I suppose I have, but maybe absentmindedly.
You don’t touch it to remember him?
I guess not really. It’s not a touchstone. It’s just in the walls of your house or whatever. It’s just there. But it’s not lost on me that there’s a token of a relationship that nobody else knew about or had access to that is there always.
Want to play a game?
I’m going to put a piece of my junk that I have kept on the table, and you tell me why you think I kept it.
This does not look like something you bought at a store.
It is not.
It is not clean. So it suggests that it was discarded, and it looks like it’s been in a state of discardment for a while.

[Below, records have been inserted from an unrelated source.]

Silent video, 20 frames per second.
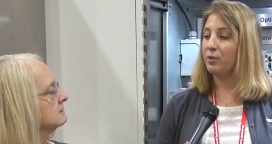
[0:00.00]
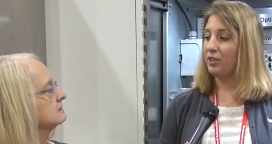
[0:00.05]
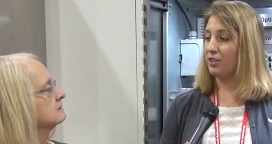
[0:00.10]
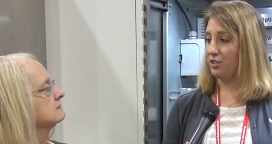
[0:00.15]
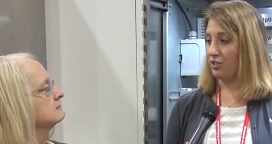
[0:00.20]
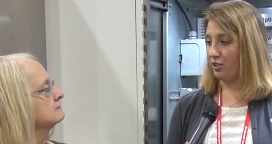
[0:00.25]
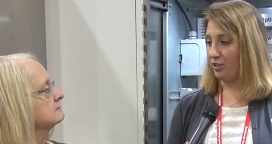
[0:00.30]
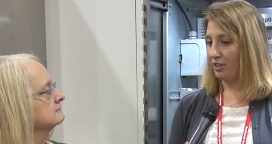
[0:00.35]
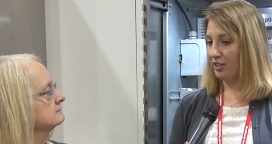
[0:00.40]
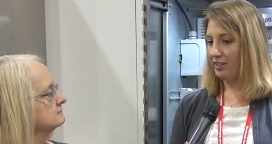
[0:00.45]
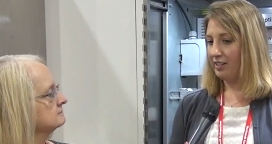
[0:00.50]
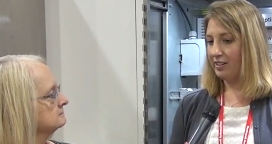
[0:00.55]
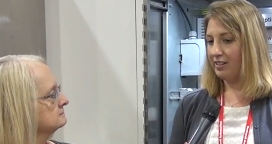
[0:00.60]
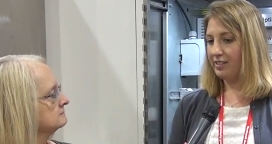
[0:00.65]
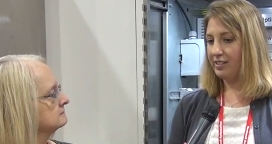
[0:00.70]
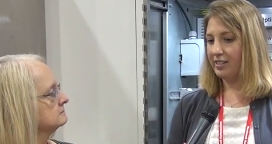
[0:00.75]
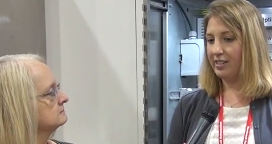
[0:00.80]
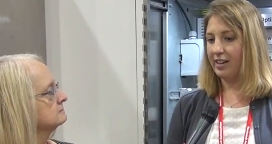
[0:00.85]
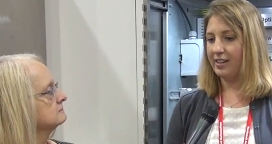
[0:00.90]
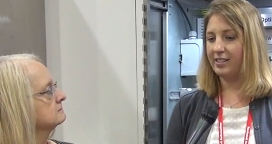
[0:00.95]
Speaker 1: with the circuit that
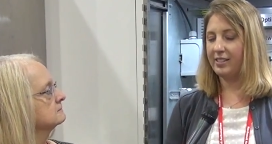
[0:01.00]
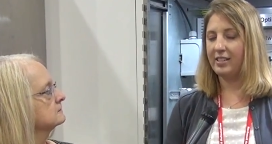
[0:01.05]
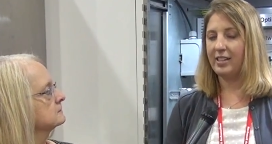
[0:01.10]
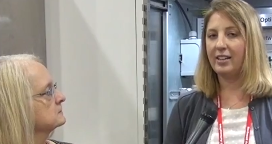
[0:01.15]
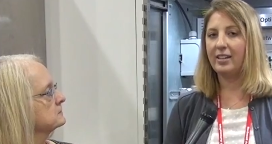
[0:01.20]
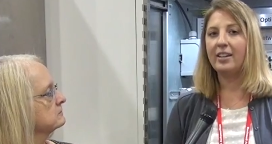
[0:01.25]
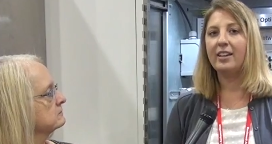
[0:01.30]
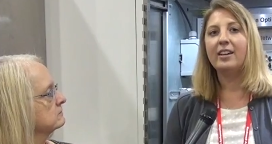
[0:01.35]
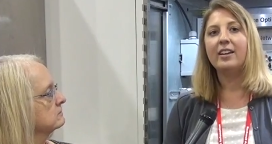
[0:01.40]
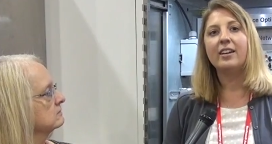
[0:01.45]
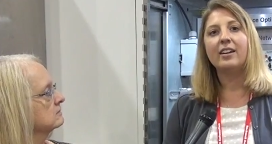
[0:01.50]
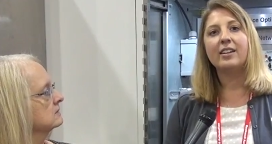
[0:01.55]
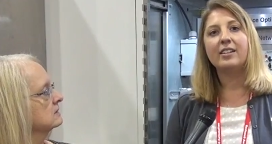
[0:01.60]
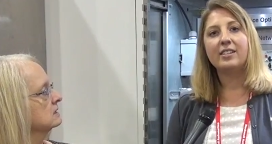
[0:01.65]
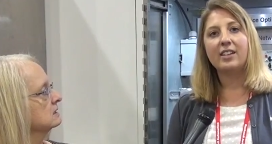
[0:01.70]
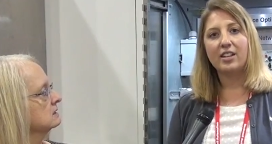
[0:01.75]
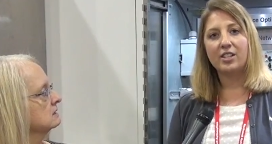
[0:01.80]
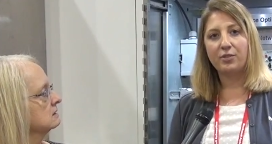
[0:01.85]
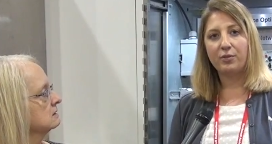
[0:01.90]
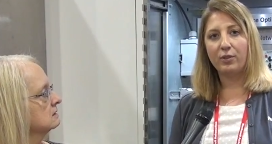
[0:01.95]
it's testing. It
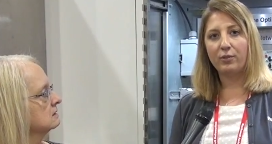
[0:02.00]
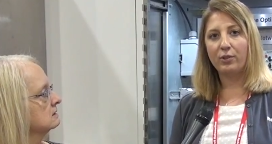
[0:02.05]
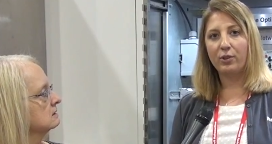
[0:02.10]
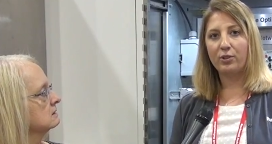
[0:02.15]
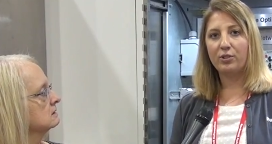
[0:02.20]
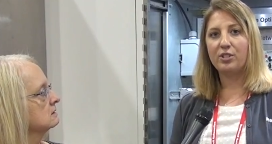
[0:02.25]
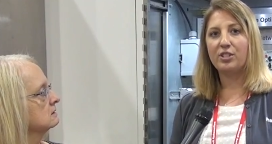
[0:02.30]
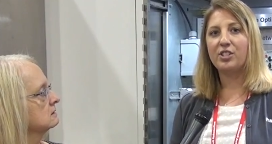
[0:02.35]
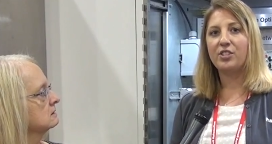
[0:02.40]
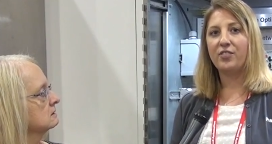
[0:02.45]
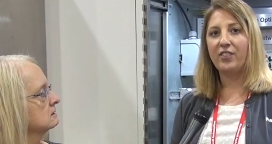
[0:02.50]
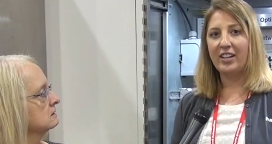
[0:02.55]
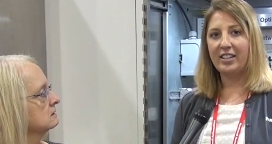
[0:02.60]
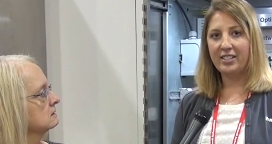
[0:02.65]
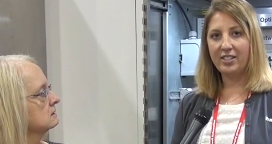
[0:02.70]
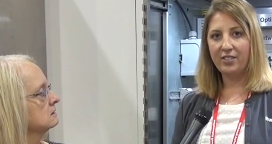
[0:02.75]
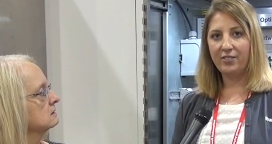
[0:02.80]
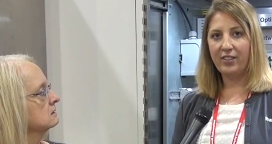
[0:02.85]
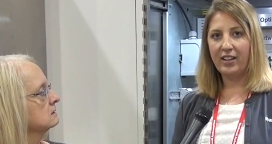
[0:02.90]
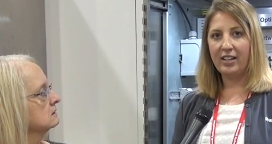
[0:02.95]
tests for voltage
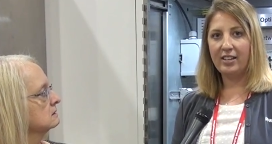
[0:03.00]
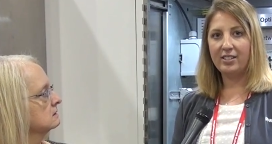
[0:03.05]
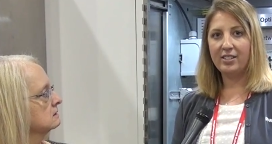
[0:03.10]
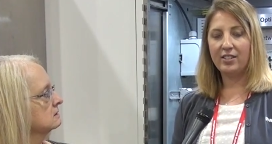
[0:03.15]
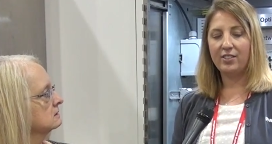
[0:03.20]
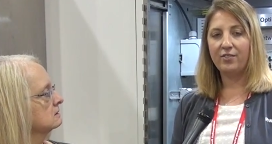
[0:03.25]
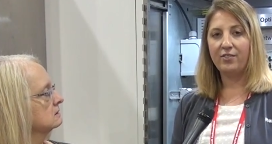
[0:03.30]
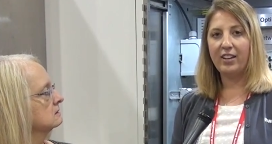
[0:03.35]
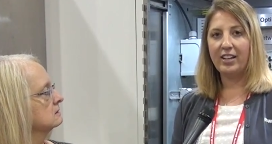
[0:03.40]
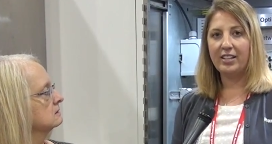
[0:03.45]
face-to-face and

So I imagine that this was something you saw while on a date with somebody.
That checks out.
So, let’s see. Sometimes people keep momentos out of obligation. We call those people hoarders. Sometimes it’s to memorialize a person who is no longer there. Sometimes it is to remember a date.
I’ll give you a hint. I kept this to remember a day, so you’re on the right track with the whole date thing.
Were you hiking?
Was this…was this hike…particularly arduous?

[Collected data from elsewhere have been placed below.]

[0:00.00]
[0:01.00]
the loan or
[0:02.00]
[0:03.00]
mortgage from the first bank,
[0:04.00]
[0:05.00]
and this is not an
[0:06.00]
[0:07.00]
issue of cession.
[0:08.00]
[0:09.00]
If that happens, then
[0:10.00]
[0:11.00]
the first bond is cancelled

Yes! It was a very hard hike!
Was there…maybe not a near-death situation, but was there some kind of desperation?
And by the resourcefulness of you and this other person, did you all save each other from a near death situation? Or was it…the exacerbation of an argument that made it into a near-death situation?
Hah! It was the first thing you said, but at this point I think the story becomes too peculiar for anyone to properly divine.

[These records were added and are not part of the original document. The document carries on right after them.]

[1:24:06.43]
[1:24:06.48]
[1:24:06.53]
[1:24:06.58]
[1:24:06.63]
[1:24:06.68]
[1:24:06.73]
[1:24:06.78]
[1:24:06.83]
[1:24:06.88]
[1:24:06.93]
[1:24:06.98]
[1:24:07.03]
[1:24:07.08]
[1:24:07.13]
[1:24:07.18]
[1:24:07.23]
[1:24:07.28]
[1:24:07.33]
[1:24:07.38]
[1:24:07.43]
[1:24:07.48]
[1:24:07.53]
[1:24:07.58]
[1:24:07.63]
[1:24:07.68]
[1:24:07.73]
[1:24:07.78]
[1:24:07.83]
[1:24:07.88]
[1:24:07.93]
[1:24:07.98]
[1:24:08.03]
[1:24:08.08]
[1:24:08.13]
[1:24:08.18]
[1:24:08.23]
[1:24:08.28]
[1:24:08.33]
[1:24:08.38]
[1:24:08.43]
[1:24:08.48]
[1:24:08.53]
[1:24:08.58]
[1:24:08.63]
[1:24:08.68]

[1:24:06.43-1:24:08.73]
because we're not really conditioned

There’s a hike called Humpback Mountain. There’s a lot of quartz in the mountain. People dig for it underneath the trees with shovels. While we were walking foolishly off trail, we stumbled across a father/son digging team. The son looked like he was going to kill 19 people when he grew up. One of those blank-faced murder teens. He had a weird affect. Anyway, we asked this pair what they’re doing, and the murder teen held up this piece of quartz and said he was digging for quartz. Then he offered the rock up to me. I took it because I didn't know I was supposed to do. If you keep the gift of a murder teen, will he use it as an It Follows kind of homing beacon that will lead him back to my apartment in Seattle? At the same time, it could be a ward against the murder teen, and he’s giving it to me to try to protect me from himself. But also I keep it to remember a lovely but strenuous hike with that person I was with.
But it’s remarkable to me that you were such a sleuth! You were able to look at this quartz and get pretty close.
After writing this book I feel like I did gain some affinity for the things that others look over. Being surrounded by your junk can be an insulation from the world, but it’s also a way to be surrounded by your own world. Not just as a proxy for a memory, but also as a way to show that you have lived and done things and been places. I’m not just talking about souvenirs. A souvenir is a type of junk, but not all junk is a souvenir.
The nature poets will often say we store our memories in the landscape or store our memories in the junk so we can move on with our lives. Do you feel that way about junk at all?
It’s kind of like mnemonic, yeah. Like how people use the internet. People can store stuff there and selectively review it whenever they want. The problem is you don’t usually end up going back to it. That’s how junk drawers develop. Now you have all these things you’re afraid of letting go of for fear of losing that thing forever. That’s how hoarding stuff. Why have you kept this quartz?
I’m not superstitious in an organized way, but I guess I was so in love with the idea of not knowing what to do with the gift of a murder teen, I kept it to remind me of the moment.
The moment and all its intricacies! You store its intricacies in that rock so you don’t actually have to remember it. Seeing it allows you to recall of these little details you don't just walk around thinking about. And that’s one of the theses of this book. Junk has the best stories for that reason. It allows you to store a fragment of your memory in something.
Junk does have the best stories!
I’m working with my publisher on a podcast this summer. It's inspired by the book. I go into different peoples’ homes and we talk about their junk. Each episode will end with me reading a section of the book. So look out for that!